The Wallace Collection also has an exact copy of Louis XV’s desk, which was made c. 1855–60 and is attributed to Carl Dreschler. It was commissioned by the 4th Marquess of Hertford in Paris and cost him the enormous sum of £3,000. The maker copied the original desk as it was in the mid-nineteenth century, after the alterations of 1794 when the king’s cypher, the interlaced ‘Ls’ on either end, were replaced with biscuit porcelain plaques. It was the first of a number of copies of the bureau du roi that were later produced by leading cabinetmakers in Paris.

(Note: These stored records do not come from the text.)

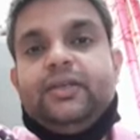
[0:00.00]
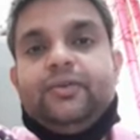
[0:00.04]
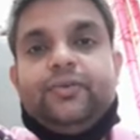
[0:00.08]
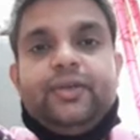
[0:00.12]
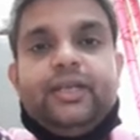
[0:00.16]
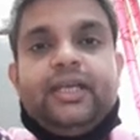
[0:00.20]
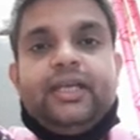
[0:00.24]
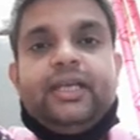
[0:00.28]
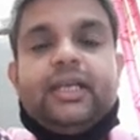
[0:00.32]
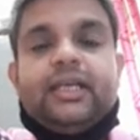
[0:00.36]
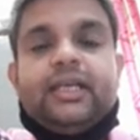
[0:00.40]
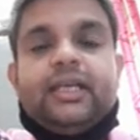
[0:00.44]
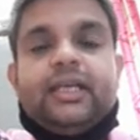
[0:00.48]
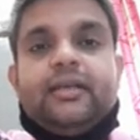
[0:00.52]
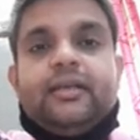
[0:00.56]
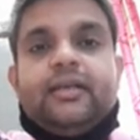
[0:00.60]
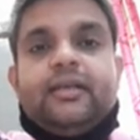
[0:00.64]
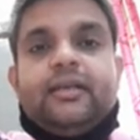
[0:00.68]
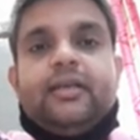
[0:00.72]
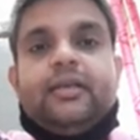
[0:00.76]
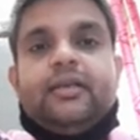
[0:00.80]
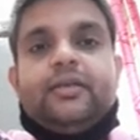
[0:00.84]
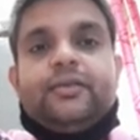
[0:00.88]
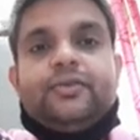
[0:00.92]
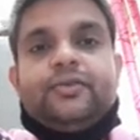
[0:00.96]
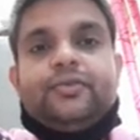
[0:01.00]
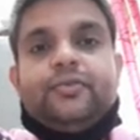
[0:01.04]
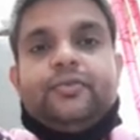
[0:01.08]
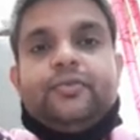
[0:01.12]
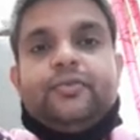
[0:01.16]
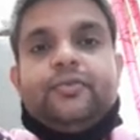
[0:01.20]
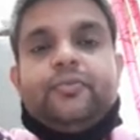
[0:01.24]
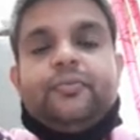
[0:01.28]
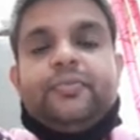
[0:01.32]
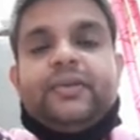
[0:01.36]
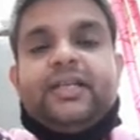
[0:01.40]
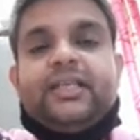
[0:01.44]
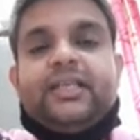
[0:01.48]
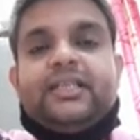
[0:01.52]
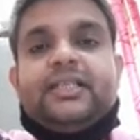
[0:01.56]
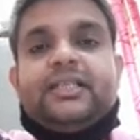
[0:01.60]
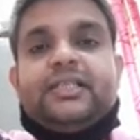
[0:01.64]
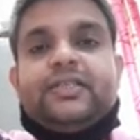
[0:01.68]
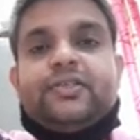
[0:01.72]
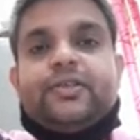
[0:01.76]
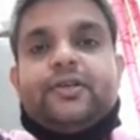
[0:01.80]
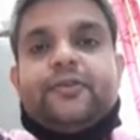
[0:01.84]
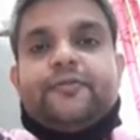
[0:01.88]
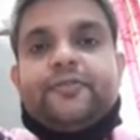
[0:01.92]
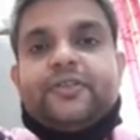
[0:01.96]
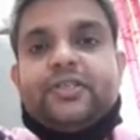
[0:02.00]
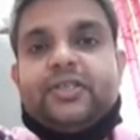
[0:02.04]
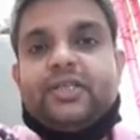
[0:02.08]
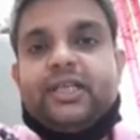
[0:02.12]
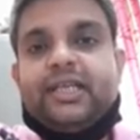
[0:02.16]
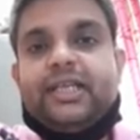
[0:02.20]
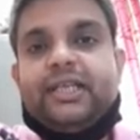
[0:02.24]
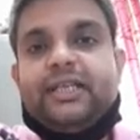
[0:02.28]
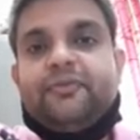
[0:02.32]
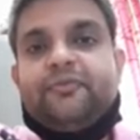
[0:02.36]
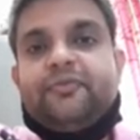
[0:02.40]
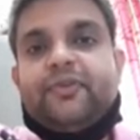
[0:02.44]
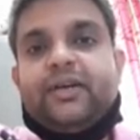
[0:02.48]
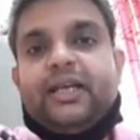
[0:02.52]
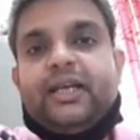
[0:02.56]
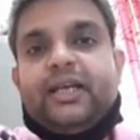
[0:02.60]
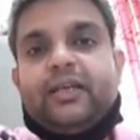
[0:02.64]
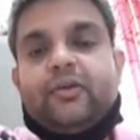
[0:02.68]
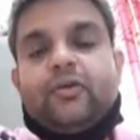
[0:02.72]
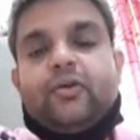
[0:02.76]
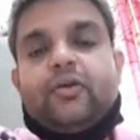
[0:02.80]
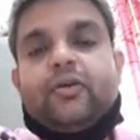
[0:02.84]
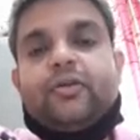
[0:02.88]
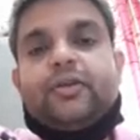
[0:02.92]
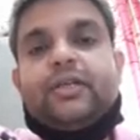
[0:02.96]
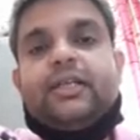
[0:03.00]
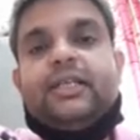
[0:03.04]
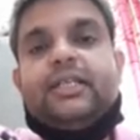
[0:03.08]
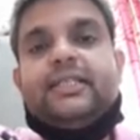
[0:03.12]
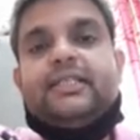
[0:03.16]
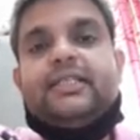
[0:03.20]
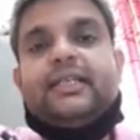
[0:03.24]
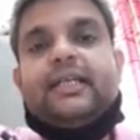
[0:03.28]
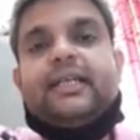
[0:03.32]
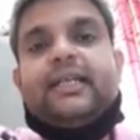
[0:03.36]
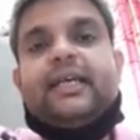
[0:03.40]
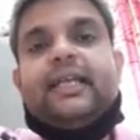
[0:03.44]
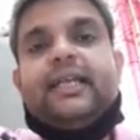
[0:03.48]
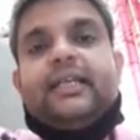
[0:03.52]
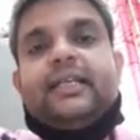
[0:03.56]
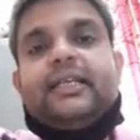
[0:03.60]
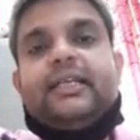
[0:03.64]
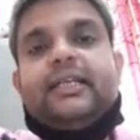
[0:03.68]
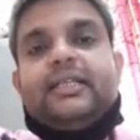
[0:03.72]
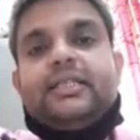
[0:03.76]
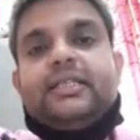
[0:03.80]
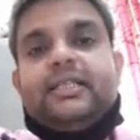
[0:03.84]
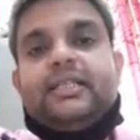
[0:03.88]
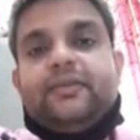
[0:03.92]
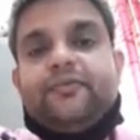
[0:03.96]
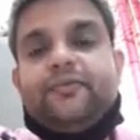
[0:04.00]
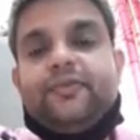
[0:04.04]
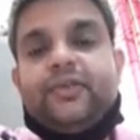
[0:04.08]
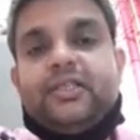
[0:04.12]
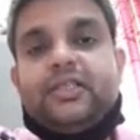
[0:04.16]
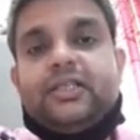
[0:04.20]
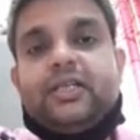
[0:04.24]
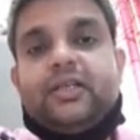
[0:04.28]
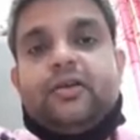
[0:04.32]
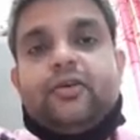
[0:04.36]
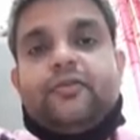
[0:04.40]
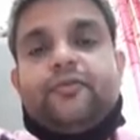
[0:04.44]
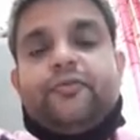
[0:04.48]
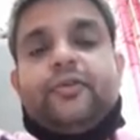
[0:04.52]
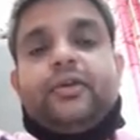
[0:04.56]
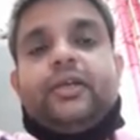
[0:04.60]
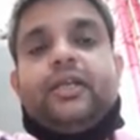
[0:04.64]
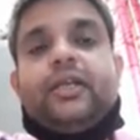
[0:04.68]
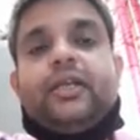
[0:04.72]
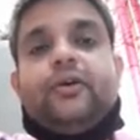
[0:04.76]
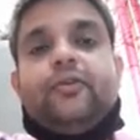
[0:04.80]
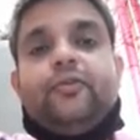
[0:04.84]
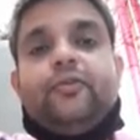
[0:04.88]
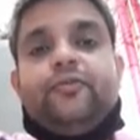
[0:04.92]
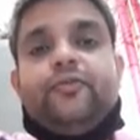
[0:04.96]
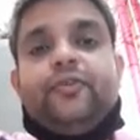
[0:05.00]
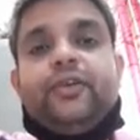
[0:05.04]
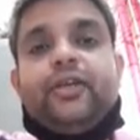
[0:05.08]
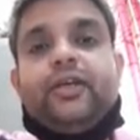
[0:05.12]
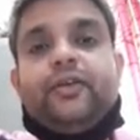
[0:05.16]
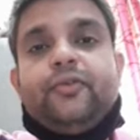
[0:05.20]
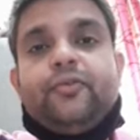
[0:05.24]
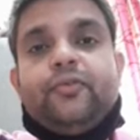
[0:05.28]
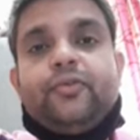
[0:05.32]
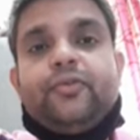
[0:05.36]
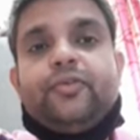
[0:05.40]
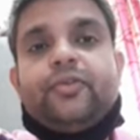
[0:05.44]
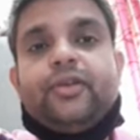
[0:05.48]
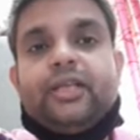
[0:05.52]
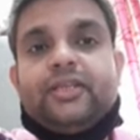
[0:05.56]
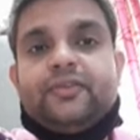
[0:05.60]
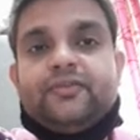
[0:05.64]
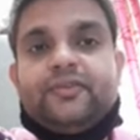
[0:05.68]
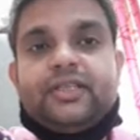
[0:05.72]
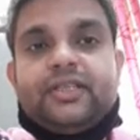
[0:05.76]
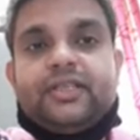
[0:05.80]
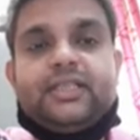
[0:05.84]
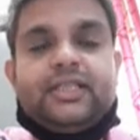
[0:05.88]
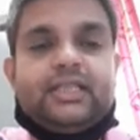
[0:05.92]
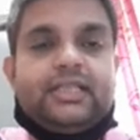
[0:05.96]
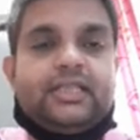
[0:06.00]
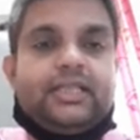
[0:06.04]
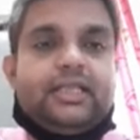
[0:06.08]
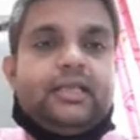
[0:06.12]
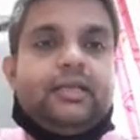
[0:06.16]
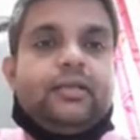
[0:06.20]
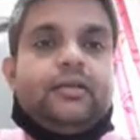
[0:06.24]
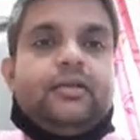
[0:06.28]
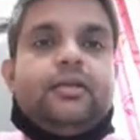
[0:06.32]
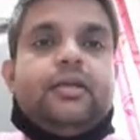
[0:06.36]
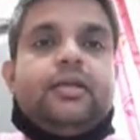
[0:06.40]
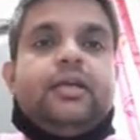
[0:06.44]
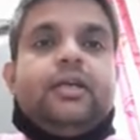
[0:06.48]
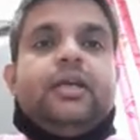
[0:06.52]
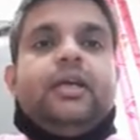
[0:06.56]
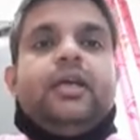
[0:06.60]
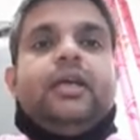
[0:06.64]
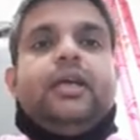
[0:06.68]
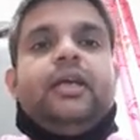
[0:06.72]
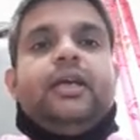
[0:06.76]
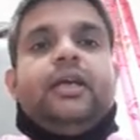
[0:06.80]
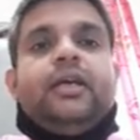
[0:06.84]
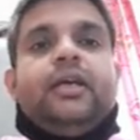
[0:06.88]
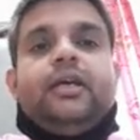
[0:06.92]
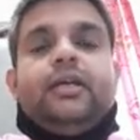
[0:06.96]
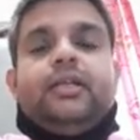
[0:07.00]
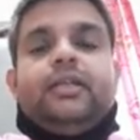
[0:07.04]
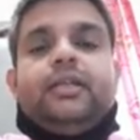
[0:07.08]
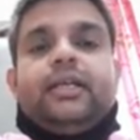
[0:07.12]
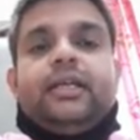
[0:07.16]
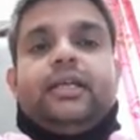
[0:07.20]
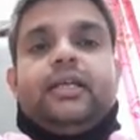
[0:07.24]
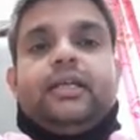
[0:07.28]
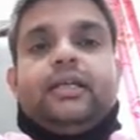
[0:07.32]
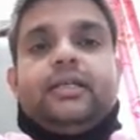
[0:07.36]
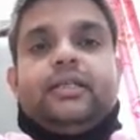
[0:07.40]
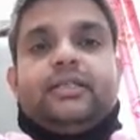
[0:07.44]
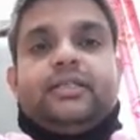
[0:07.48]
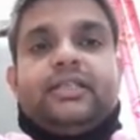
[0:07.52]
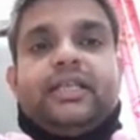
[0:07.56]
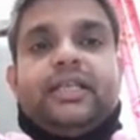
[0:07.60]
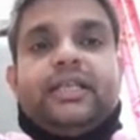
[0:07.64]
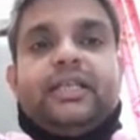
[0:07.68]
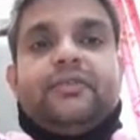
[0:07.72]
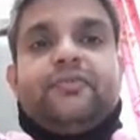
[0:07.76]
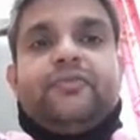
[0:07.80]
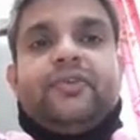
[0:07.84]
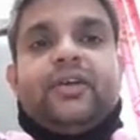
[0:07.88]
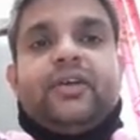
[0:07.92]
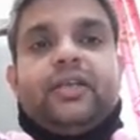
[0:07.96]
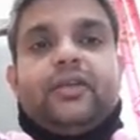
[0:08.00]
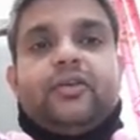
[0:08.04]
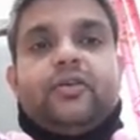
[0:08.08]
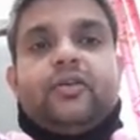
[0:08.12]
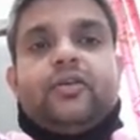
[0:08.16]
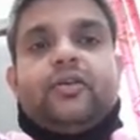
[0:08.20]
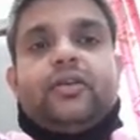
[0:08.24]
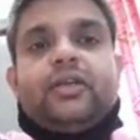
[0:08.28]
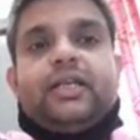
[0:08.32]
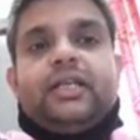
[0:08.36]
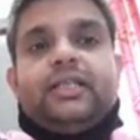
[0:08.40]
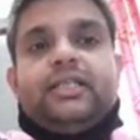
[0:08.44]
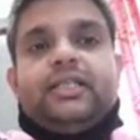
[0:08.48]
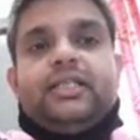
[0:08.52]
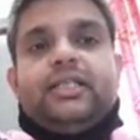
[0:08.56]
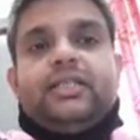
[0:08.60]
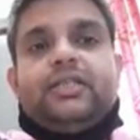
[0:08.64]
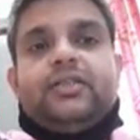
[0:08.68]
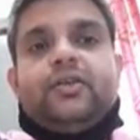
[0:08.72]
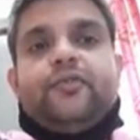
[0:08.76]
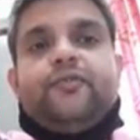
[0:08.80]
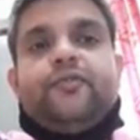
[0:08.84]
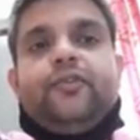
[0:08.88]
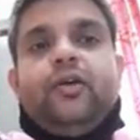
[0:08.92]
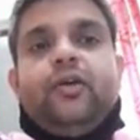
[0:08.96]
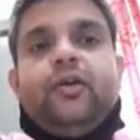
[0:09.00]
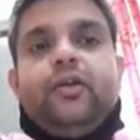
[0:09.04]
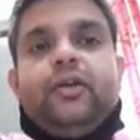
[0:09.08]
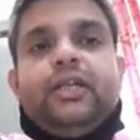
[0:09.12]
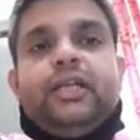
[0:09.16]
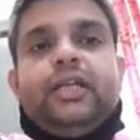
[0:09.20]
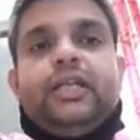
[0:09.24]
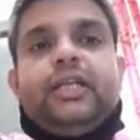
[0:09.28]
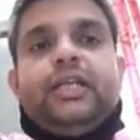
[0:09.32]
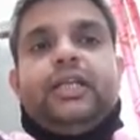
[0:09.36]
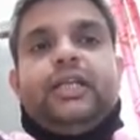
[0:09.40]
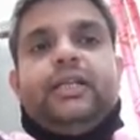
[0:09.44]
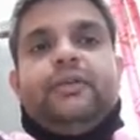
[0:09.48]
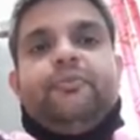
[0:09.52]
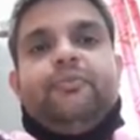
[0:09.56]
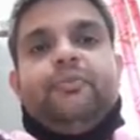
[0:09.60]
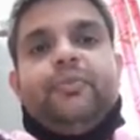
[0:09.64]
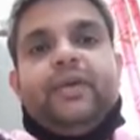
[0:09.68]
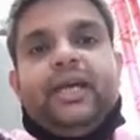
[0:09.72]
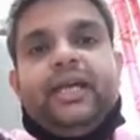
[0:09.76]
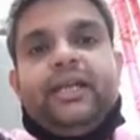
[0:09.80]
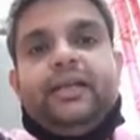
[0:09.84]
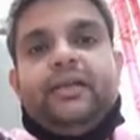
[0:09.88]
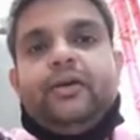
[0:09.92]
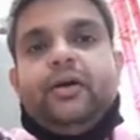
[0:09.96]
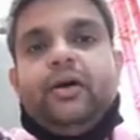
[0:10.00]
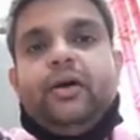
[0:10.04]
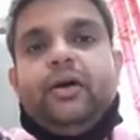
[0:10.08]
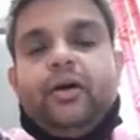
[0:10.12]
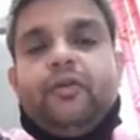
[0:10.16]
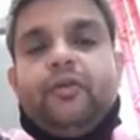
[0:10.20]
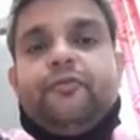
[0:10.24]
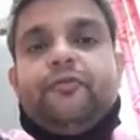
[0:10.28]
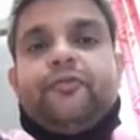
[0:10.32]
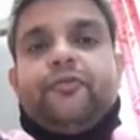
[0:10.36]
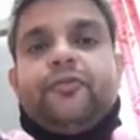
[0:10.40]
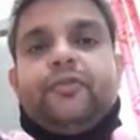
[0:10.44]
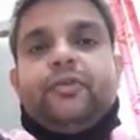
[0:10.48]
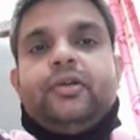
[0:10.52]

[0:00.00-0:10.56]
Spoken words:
unique. So presence of stratified cork is the characteristic feature of Rauwolfia root transverse section. The stratified cork consists of alternative band of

Another roll-top desk, attributed to Jean-Henri Riesener and dated c. 1785, has a completely different, minimal decoration that maximizes the impact of the spectacular mahogany veneer. A plain veneer finish was popular at the end of the eighteenth century and was inspired by the fashion for mahogany furniture in Britain. Again, Riesener’s locking mechanism is very sophisticated: both the roll-top and the drawers can be locked with one turn of the key. A writing-surface can be pulled out and raised from the top of the desk allowing writing or reading when standing up. Furthermore, the desk is equipped with inkwell compartments and candelabra on either side providing light for the owner to work at the desk in the evenings.
Riesener was probably the maker of the toilet- and writing-table dated 1780–4, which is also worth noting due to its mechanism. During the second half of the century cabinetmakers became increasingly inventive in producing ‘mechanical’ furniture which allowed several functions to be combined in one piece. This table could be used both as a writing- and a toilet-table. The lid opens up to reveal a mirror, while a small leather–lined writing slide pulls out from underneath it. Small drawers on either side were used as compartments for writing materials, as well as storage space for bottles and other toilet wares for the cosmetics and hair preparations used during the ritual of the toilette.
The brilliance of Parisian cabinetmakers’ creativity is also demonstrated in the writing-table by Jean-François Leleu (1729–1807) from 1774-6, known as a bonheur-du-jour (‘daytime delight’), a type of desk that came in various shapes and decorative veneers. This one has a distinguished decoration of faux book spines that were originally more vibrantly coloured. The titles of the books include histories of towns and cities, literary titles and general histories and reveal the intellectual aspirations of the owner of the piece. Used for both writing and reading, the table has an adjustable stand on which to place a book and a secret drawer above the central cupboard which can be unlocked by pressing a certain gilt-bronze flowerhead.